> _Activity_: The result should be a word-for-word retyping of the entries below, free of pictures.

> _Given entries_:
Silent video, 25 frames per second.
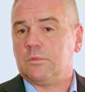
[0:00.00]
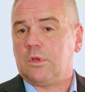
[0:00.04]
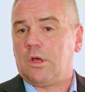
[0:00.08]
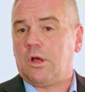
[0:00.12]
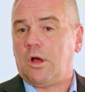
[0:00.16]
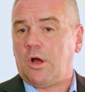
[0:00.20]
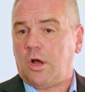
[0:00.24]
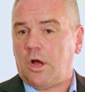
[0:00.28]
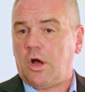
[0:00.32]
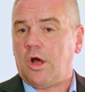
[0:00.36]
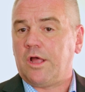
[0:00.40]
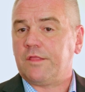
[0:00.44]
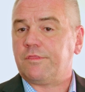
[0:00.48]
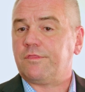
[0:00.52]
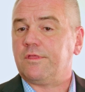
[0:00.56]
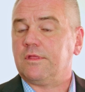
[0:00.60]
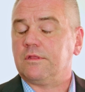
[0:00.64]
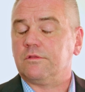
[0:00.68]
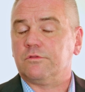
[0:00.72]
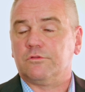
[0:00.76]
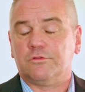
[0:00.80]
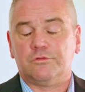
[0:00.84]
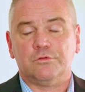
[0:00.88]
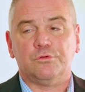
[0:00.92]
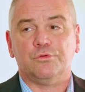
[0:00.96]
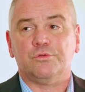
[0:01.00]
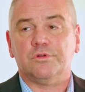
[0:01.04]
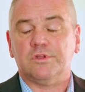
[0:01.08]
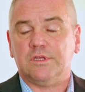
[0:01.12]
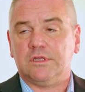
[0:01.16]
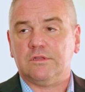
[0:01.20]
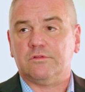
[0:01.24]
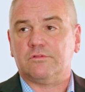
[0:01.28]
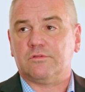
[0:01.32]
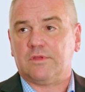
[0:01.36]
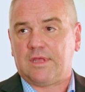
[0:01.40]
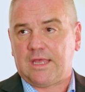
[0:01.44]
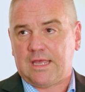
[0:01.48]
I think do
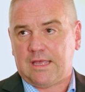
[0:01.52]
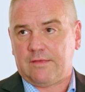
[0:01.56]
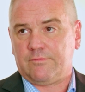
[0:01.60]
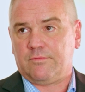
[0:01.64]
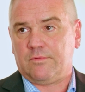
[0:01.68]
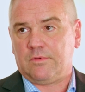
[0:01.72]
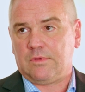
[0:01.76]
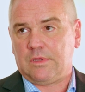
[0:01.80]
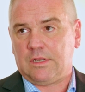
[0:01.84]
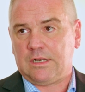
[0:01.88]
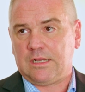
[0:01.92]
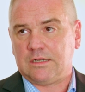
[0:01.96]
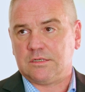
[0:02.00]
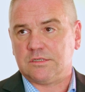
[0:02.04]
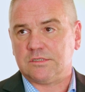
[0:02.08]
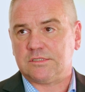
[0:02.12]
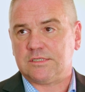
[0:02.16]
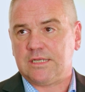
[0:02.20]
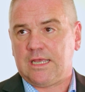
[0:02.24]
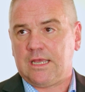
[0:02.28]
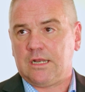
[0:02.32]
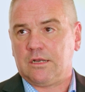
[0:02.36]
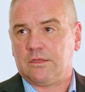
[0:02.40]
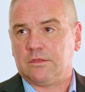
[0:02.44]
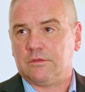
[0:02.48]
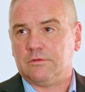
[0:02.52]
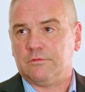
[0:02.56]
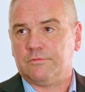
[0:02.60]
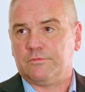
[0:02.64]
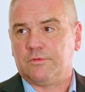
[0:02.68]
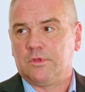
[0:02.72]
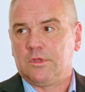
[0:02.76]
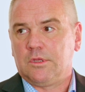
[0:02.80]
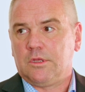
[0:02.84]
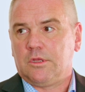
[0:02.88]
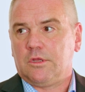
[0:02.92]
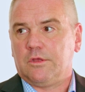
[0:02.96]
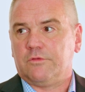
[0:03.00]
need to have an understanding of
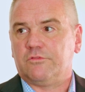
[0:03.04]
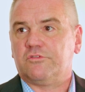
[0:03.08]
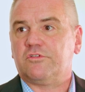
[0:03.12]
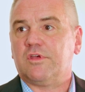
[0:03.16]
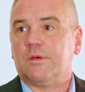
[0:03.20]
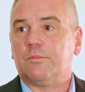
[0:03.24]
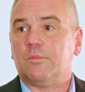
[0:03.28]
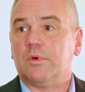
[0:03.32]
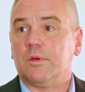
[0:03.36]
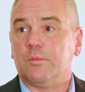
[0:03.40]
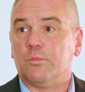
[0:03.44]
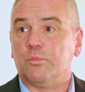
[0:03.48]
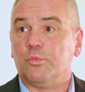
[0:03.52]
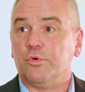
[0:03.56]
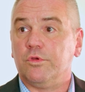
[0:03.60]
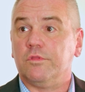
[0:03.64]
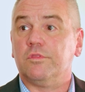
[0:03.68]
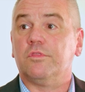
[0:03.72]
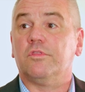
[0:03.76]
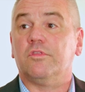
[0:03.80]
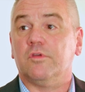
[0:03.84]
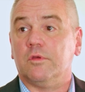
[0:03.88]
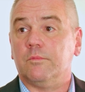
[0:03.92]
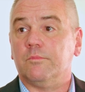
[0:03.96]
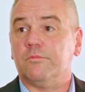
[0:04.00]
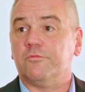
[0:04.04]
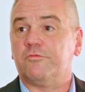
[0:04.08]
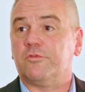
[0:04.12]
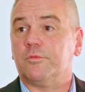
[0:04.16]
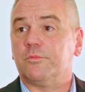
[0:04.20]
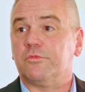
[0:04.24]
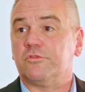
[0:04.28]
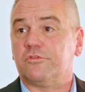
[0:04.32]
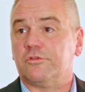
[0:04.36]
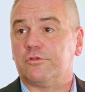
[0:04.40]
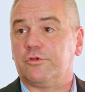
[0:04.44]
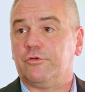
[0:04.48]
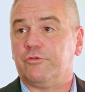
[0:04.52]
someone with them
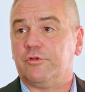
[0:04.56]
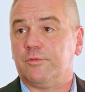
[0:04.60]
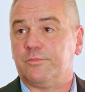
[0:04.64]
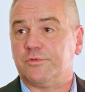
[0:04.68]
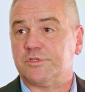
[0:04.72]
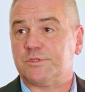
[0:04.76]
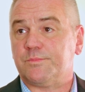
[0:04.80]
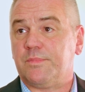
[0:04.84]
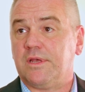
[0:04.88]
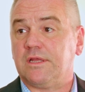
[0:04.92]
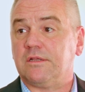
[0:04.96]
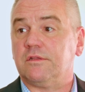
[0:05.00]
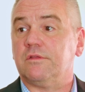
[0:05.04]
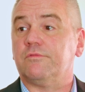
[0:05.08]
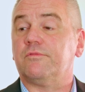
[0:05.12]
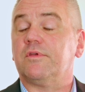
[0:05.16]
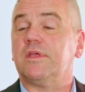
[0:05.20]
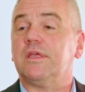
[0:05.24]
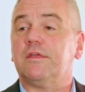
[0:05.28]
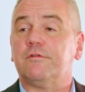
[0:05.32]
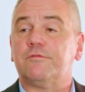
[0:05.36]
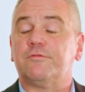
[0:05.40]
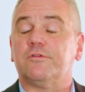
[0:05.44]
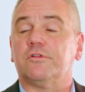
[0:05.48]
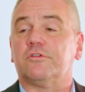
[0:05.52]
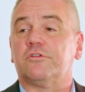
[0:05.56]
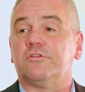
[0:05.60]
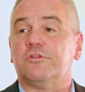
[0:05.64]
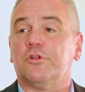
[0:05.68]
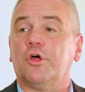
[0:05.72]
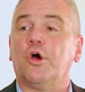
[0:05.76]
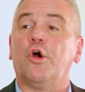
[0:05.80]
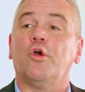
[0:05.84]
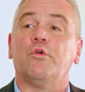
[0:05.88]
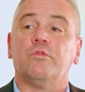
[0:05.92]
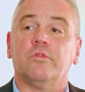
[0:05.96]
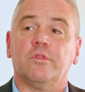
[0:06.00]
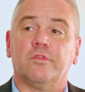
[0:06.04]
from a security perspective if it's
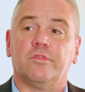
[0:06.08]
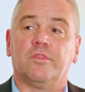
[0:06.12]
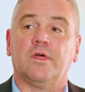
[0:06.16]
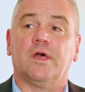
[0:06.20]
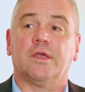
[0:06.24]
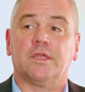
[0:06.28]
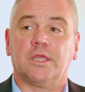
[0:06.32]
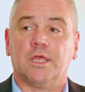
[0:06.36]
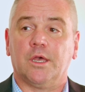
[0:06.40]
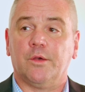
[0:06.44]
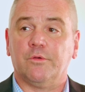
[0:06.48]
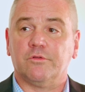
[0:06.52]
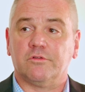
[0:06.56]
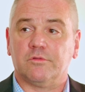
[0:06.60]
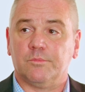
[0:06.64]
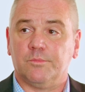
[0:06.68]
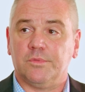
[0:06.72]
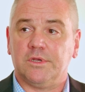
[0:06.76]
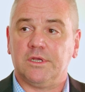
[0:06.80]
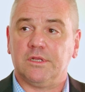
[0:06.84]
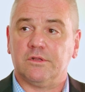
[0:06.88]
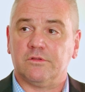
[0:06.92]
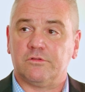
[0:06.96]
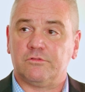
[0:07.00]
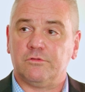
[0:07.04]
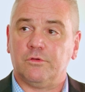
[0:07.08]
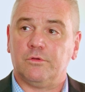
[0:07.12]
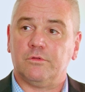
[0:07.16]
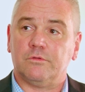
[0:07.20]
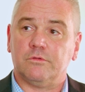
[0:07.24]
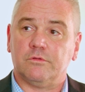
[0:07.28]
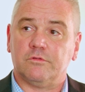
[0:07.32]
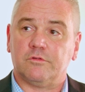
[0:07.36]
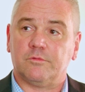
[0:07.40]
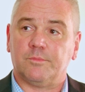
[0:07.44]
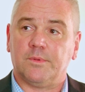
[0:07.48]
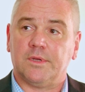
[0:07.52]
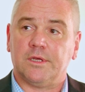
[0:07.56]
known that they're going to be at a
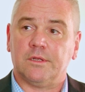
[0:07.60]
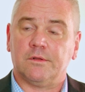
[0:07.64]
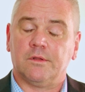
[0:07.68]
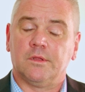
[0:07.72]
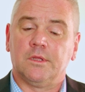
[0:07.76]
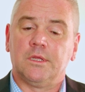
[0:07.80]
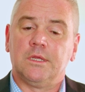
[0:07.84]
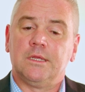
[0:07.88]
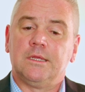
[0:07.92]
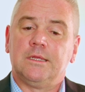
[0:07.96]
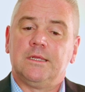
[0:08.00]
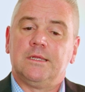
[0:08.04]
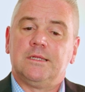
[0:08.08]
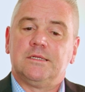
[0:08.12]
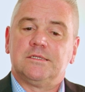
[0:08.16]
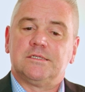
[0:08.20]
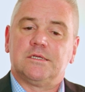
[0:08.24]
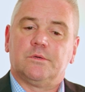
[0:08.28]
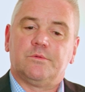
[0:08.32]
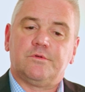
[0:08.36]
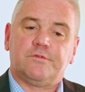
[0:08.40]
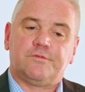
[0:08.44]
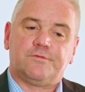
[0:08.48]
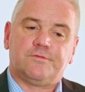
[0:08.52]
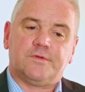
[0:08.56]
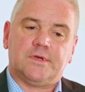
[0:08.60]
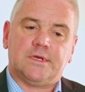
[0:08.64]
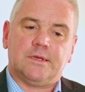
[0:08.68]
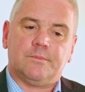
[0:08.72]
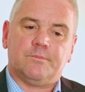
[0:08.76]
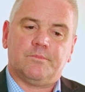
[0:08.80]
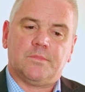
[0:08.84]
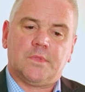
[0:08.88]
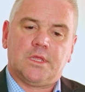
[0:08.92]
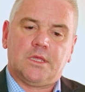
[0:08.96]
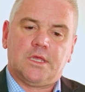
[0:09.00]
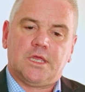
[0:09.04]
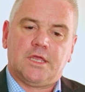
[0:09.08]
certain spot. So if
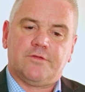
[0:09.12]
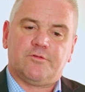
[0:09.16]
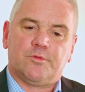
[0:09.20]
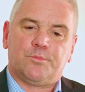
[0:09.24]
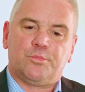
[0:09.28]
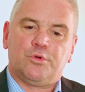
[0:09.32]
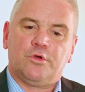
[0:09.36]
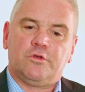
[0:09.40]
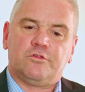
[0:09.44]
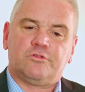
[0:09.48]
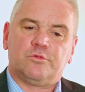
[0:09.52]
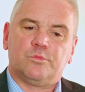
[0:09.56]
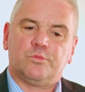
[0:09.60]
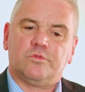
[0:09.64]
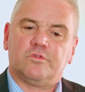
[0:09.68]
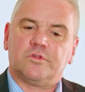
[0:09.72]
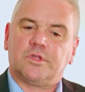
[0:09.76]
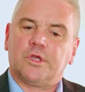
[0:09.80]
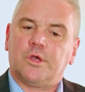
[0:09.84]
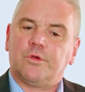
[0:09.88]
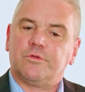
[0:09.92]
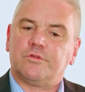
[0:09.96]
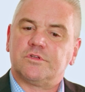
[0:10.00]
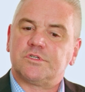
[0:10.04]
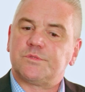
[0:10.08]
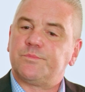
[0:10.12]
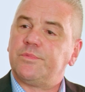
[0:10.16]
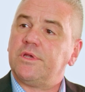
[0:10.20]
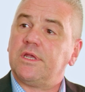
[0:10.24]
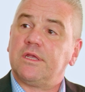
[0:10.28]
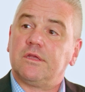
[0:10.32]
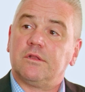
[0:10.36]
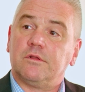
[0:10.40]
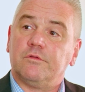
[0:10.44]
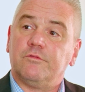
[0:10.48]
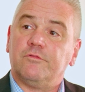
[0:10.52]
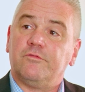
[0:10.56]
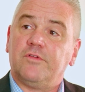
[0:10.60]
a person was going to
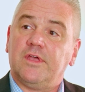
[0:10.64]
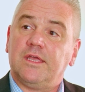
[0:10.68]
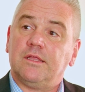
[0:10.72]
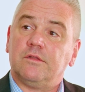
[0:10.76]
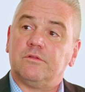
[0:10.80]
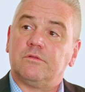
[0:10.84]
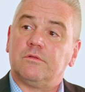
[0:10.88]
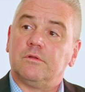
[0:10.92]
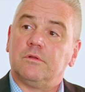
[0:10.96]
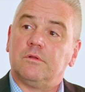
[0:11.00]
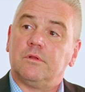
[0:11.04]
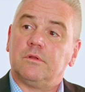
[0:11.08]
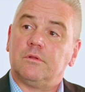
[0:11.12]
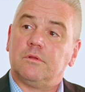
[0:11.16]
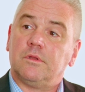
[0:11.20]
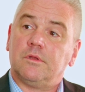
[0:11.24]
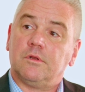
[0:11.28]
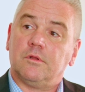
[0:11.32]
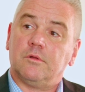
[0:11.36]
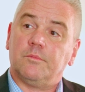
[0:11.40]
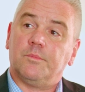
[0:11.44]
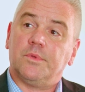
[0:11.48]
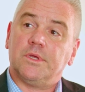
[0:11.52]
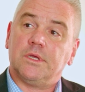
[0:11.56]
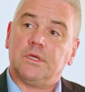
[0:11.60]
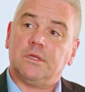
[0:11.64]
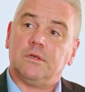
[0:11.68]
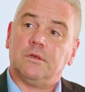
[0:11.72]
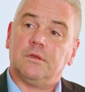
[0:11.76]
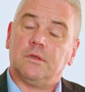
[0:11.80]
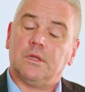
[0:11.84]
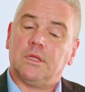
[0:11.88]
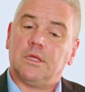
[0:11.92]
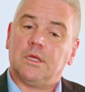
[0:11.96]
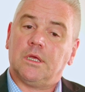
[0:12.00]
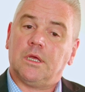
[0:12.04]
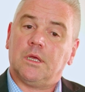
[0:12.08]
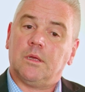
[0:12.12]
speak at an event and it had been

> _Solution to this problem_:
Silent video, 25 frames per second.
[0:00.00]
[0:00.04]
[0:00.08]
[0:00.12]
[0:00.16]
[0:00.20]
[0:00.24]
[0:00.28]
[0:00.32]
[0:00.36]
[0:00.40]
[0:00.44]
[0:00.48]
[0:00.52]
[0:00.56]
[0:00.60]
[0:00.64]
[0:00.68]
[0:00.72]
[0:00.76]
[0:00.80]
[0:00.84]
[0:00.88]
[0:00.92]
[0:00.96]
[0:01.00]
[0:01.04]
[0:01.08]
[0:01.12]
[0:01.16]
[0:01.20]
[0:01.24]
[0:01.28]
[0:01.32]
[0:01.36]
[0:01.40]
[0:01.44]
[0:01.48]
I think do
[0:01.52]
[0:01.56]
[0:01.60]
[0:01.64]
[0:01.68]
[0:01.72]
[0:01.76]
[0:01.80]
[0:01.84]
[0:01.88]
[0:01.92]
[0:01.96]
[0:02.00]
[0:02.04]
[0:02.08]
[0:02.12]
[0:02.16]
[0:02.20]
[0:02.24]
[0:02.28]
[0:02.32]
[0:02.36]
[0:02.40]
[0:02.44]
[0:02.48]
[0:02.52]
[0:02.56]
[0:02.60]
[0:02.64]
[0:02.68]
[0:02.72]
[0:02.76]
[0:02.80]
[0:02.84]
[0:02.88]
[0:02.92]
[0:02.96]
[0:03.00]
need to have an understanding of
[0:03.04]
[0:03.08]
[0:03.12]
[0:03.16]
[0:03.20]
[0:03.24]
[0:03.28]
[0:03.32]
[0:03.36]
[0:03.40]
[0:03.44]
[0:03.48]
[0:03.52]
[0:03.56]
[0:03.60]
[0:03.64]
[0:03.68]
[0:03.72]
[0:03.76]
[0:03.80]
[0:03.84]
[0:03.88]
[0:03.92]
[0:03.96]
[0:04.00]
[0:04.04]
[0:04.08]
[0:04.12]
[0:04.16]
[0:04.20]
[0:04.24]
[0:04.28]
[0:04.32]
[0:04.36]
[0:04.40]
[0:04.44]
[0:04.48]
[0:04.52]
someone with them
[0:04.56]
[0:04.60]
[0:04.64]
[0:04.68]
[0:04.72]
[0:04.76]
[0:04.80]
[0:04.84]
[0:04.88]
[0:04.92]
[0:04.96]
[0:05.00]
[0:05.04]
[0:05.08]
[0:05.12]
[0:05.16]
[0:05.20]
[0:05.24]
[0:05.28]
[0:05.32]
[0:05.36]
[0:05.40]
[0:05.44]
[0:05.48]
[0:05.52]
[0:05.56]
[0:05.60]
[0:05.64]
[0:05.68]
[0:05.72]
[0:05.76]
[0:05.80]
[0:05.84]
[0:05.88]
[0:05.92]
[0:05.96]
[0:06.00]
[0:06.04]
from a security perspective if it's
[0:06.08]
[0:06.12]
[0:06.16]
[0:06.20]
[0:06.24]
[0:06.28]
[0:06.32]
[0:06.36]
[0:06.40]
[0:06.44]
[0:06.48]
[0:06.52]
[0:06.56]
[0:06.60]
[0:06.64]
[0:06.68]
[0:06.72]
[0:06.76]
[0:06.80]
[0:06.84]
[0:06.88]
[0:06.92]
[0:06.96]
[0:07.00]
[0:07.04]
[0:07.08]
[0:07.12]
[0:07.16]
[0:07.20]
[0:07.24]
[0:07.28]
[0:07.32]
[0:07.36]
[0:07.40]
[0:07.44]
[0:07.48]
[0:07.52]
[0:07.56]
known that they're going to be at a
[0:07.60]
[0:07.64]
[0:07.68]
[0:07.72]
[0:07.76]
[0:07.80]
[0:07.84]
[0:07.88]
[0:07.92]
[0:07.96]
[0:08.00]
[0:08.04]
[0:08.08]
[0:08.12]
[0:08.16]
[0:08.20]
[0:08.24]
[0:08.28]
[0:08.32]
[0:08.36]
[0:08.40]
[0:08.44]
[0:08.48]
[0:08.52]
[0:08.56]
[0:08.60]
[0:08.64]
[0:08.68]
[0:08.72]
[0:08.76]
[0:08.80]
[0:08.84]
[0:08.88]
[0:08.92]
[0:08.96]
[0:09.00]
[0:09.04]
[0:09.08]
certain spot. So if
[0:09.12]
[0:09.16]
[0:09.20]
[0:09.24]
[0:09.28]
[0:09.32]
[0:09.36]
[0:09.40]
[0:09.44]
[0:09.48]
[0:09.52]
[0:09.56]
[0:09.60]
[0:09.64]
[0:09.68]
[0:09.72]
[0:09.76]
[0:09.80]
[0:09.84]
[0:09.88]
[0:09.92]
[0:09.96]
[0:10.00]
[0:10.04]
[0:10.08]
[0:10.12]
[0:10.16]
[0:10.20]
[0:10.24]
[0:10.28]
[0:10.32]
[0:10.36]
[0:10.40]
[0:10.44]
[0:10.48]
[0:10.52]
[0:10.56]
[0:10.60]
a person was going to
[0:10.64]
[0:10.68]
[0:10.72]
[0:10.76]
[0:10.80]
[0:10.84]
[0:10.88]
[0:10.92]
[0:10.96]
[0:11.00]
[0:11.04]
[0:11.08]
[0:11.12]
[0:11.16]
[0:11.20]
[0:11.24]
[0:11.28]
[0:11.32]
[0:11.36]
[0:11.40]
[0:11.44]
[0:11.48]
[0:11.52]
[0:11.56]
[0:11.60]
[0:11.64]
[0:11.68]
[0:11.72]
[0:11.76]
[0:11.80]
[0:11.84]
[0:11.88]
[0:11.92]
[0:11.96]
[0:12.00]
[0:12.04]
[0:12.08]
[0:12.12]
speak at an event and it had been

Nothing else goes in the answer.